To move forward with courage and confidence, we must love ourselves, our communities, and our flora and fauna. We also must love that which is dying, and learn to fight for those things, but also to grieve if they don’t make it through to the other side. It’s time to live our lives with bravery and vulnerability. Because to live any other way at this point means that we’ll only get sicker.

I’ve seen so much in my lifetime to suggest that this kind of vulnerability is the only way we can continue to evolve as humans. To be open to failure. To trust in the process. To die small deaths. To gain wisdom from each trip we take, and to take lots of them. I know this in theory and in practice.

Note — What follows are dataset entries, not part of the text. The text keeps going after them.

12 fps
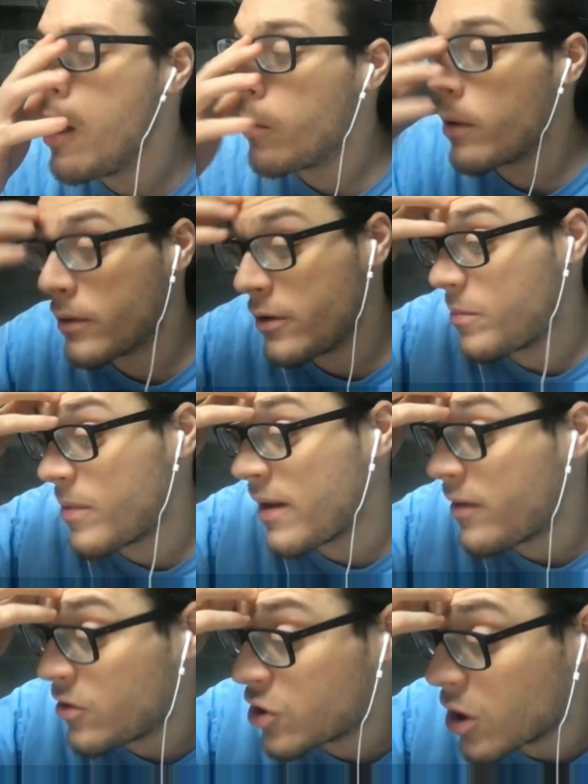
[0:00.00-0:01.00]
Whether it's
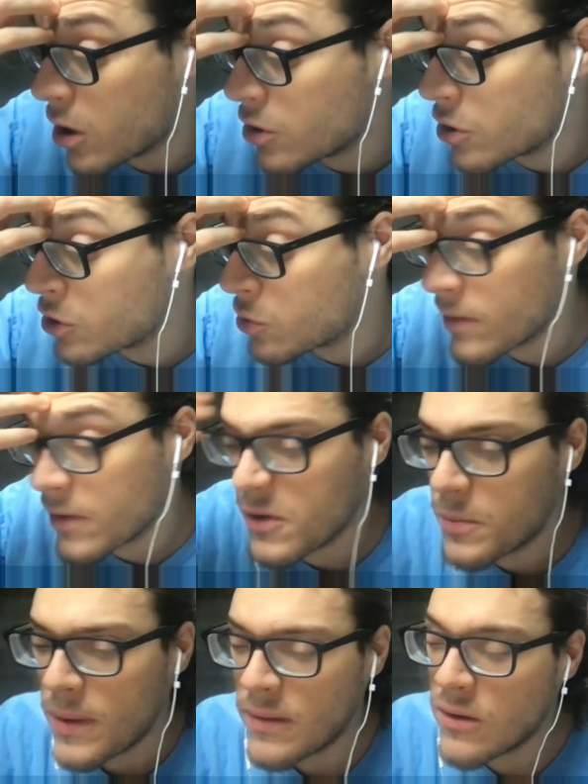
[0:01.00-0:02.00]
been the Chargers, whether it's
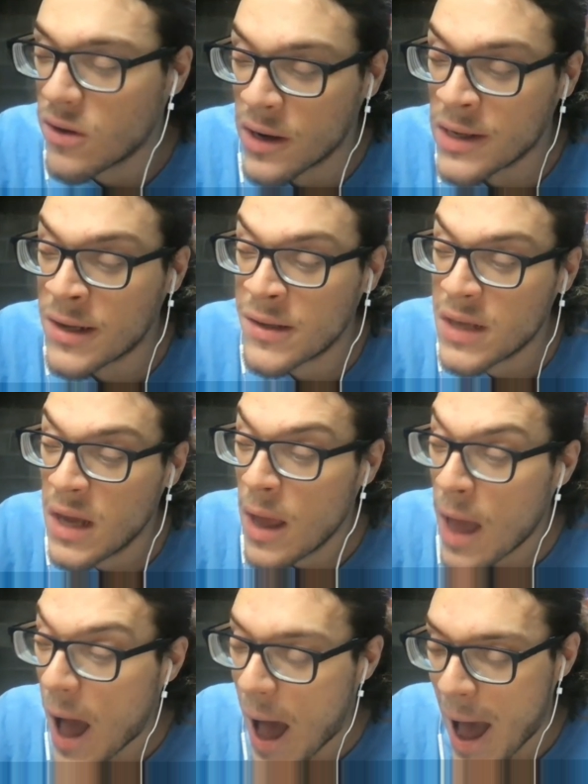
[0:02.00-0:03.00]
been the Titans,
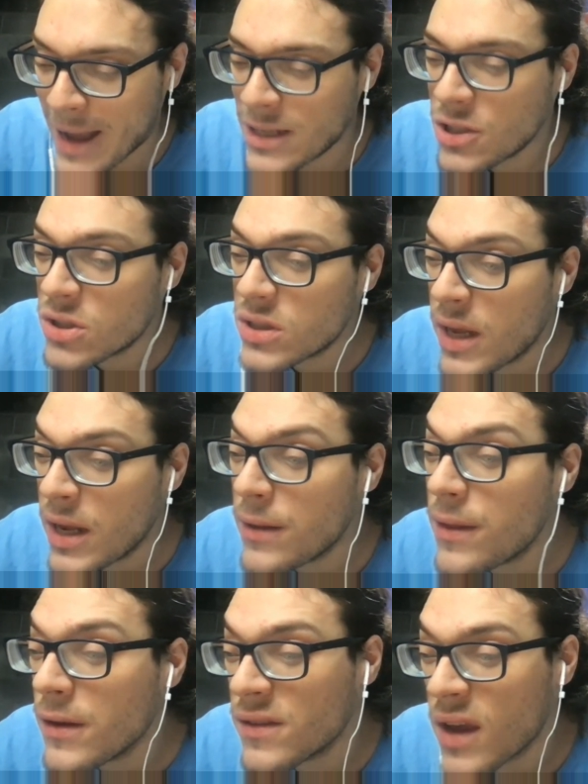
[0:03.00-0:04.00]
I just think
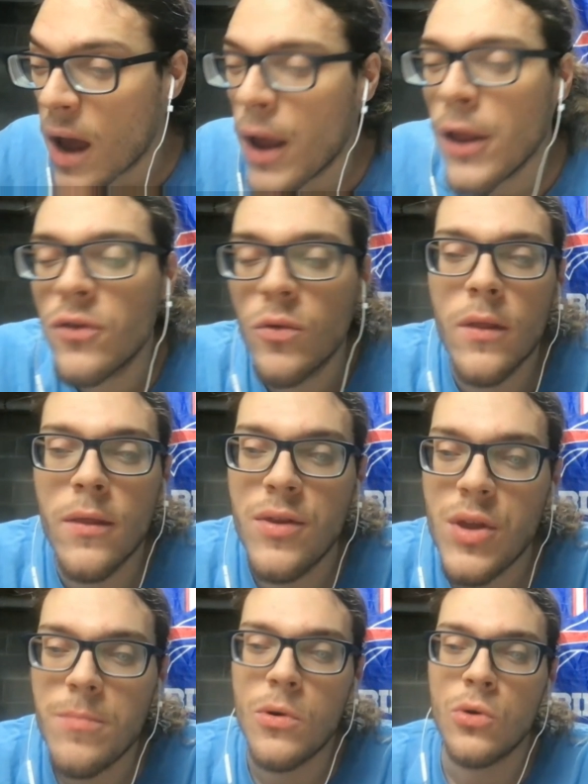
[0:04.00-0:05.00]
this guy is one of
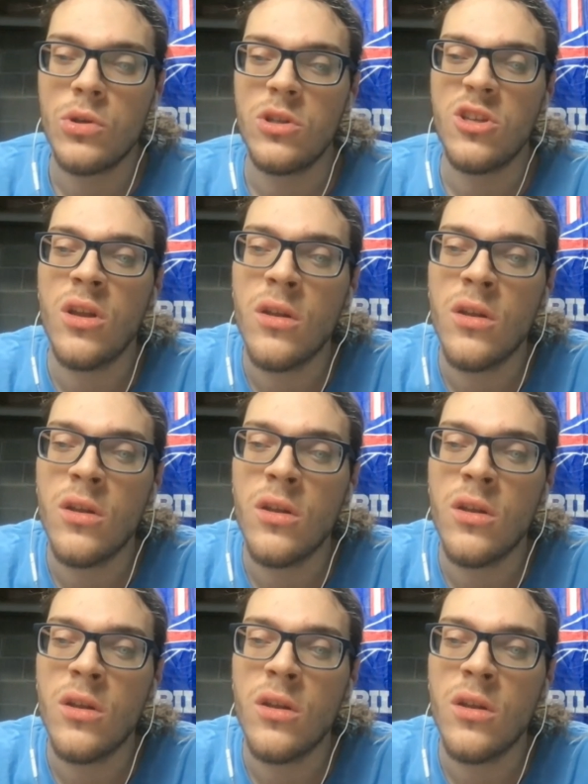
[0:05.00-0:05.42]
the most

So, all that being said, (and since apparently I seem to have some sense of passion about these things), I decided to take the plunge and start writing, and to share that writing with you. And if my writing touches even one person, in one tiny aspect of their life, it will all have been worth it. When I think to myself “C’mon grace, does the world really need another writer? Really?” I think back to high school after my first break-up, and how I would listen to Hold on to What You Believe by Mumford & Sons on repeat and it gave meaning to my experience, and it healed me, and it reminded me of my strength and my faith, and it got me through. One song. That and time are all it took. And so I imagine what it might be like to write something that impacts a person is such a way that they live a little differently afterwards, or if it helps them find meaning in the story they tell themselves about their life. That feels worth it, to me.

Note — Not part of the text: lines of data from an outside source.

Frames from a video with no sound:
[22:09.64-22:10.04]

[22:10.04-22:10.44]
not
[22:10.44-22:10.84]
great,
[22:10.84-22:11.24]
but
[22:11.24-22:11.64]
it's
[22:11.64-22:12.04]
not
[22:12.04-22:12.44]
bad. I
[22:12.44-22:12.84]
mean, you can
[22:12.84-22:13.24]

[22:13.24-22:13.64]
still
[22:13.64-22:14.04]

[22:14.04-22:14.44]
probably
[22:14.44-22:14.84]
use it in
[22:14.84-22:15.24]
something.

So, at this point, you’re probably asking yourself, “now Grace, that’s all fine and well, but what about this butterfly that you’ve killed? Did you throw some gingerbread at it?” I hope you all have heard of a little thing called a metaphor, otherwise, I’m deeply sorry for the way I’ve chosen to kick off these musings. The butterfly metaphor comes from an excerpt my Dad shared with me from Decoding Greatness: How the Best in the World Reverse Engineer Success by Ron Friedman. It uses Ann Patchett’s words to describe what happens when artists decide to bring their visions into existence:


When she is generating ideas, Patchett writes: The book is my invisible friend, omnipresent, evolving, thrilling. During the months (or years) it takes me to put my ideas together, I don’t take notes or make outlines; I’m figuring things out, and all the while the book makes a breeze around my head like an oversized butterfly whose wings were cut from the rose window in Notre Dame. This book I have not yet written one word of is a thing of indescribable beauty, unpredictable in its patterns, piercing in its color, so wild and loyal in its nature that my love for this book, and my faith in it as I track its lazy flight, is the single perfect joy in my life. It’s an intoxicating period, not unlike the morning after a romantic first date or the month between accepting a job offer and starting your first day of work. Patchett’s future feels rich and full of promise. What follows is a period of procrastination. Having published many books, part of Patchett anticipates the grueling journey ahead and resists getting started. She finds herself occupied with productive distractions, consumed with pretend priorities. Eventually the writing begins, and with it comes stomach-churning, soul-crushing disappointment, which Patchett recounts in gory detail: When I can’t think of another stall, when putting it off has actually become more painful than doing it, I reach up and pluck the butterfly from the air. I take it from the region of my head and I press it down against my desk, and there, with my own hand, I kill it…. Imagine running over a butterfly with an SUV. Everything that was beautiful about this living thing—all the color, the light and movement—is gone. What I’m left with is the dry husk of my friend, the broken body chipped, dismantled and poorly reassembled. Dead. That’s my book.


My friends, last week, I killed my butterfly, and vitamin gingerbread was born. Though it’s still an infant, it’s my child now, and I’ll continue to nurture and feed it, just as its mere existence nurtures and feeds my very soul.